Exercise — After locating the line with "[0:00.00-0:01.00]" below, output it and each following line exactly, stopping after the line with "Transcript: guys, because". No pictures.

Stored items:
_ _ _ _ _ _ _

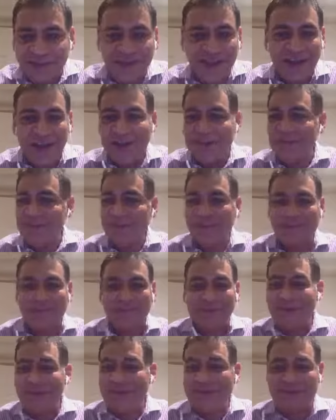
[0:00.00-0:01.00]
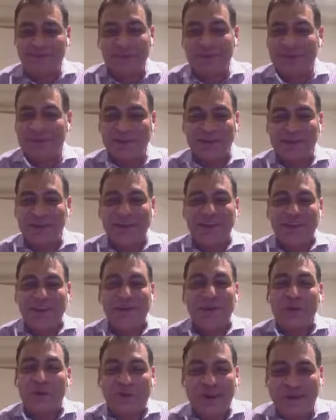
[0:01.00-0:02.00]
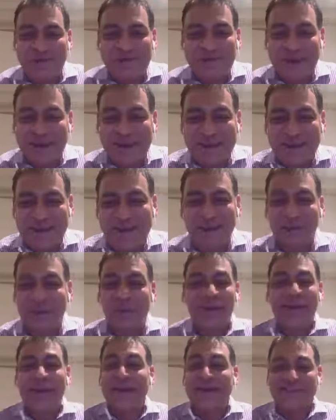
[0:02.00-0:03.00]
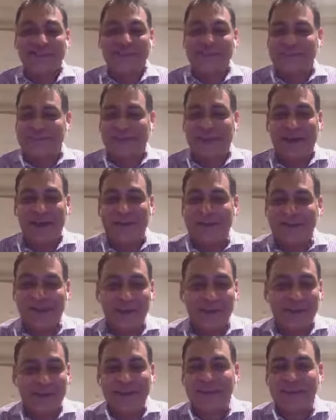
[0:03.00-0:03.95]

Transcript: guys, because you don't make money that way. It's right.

_ _ _ _ _ _ _

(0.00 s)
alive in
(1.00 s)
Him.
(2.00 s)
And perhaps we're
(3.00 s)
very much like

_ _ _ _ _ _ _

Result of this task —
[0:00.00-0:01.00]
[0:01.00-0:02.00]
[0:02.00-0:03.00]
[0:03.00-0:03.95]

Transcript: guys, because you don't make money that way. It's right.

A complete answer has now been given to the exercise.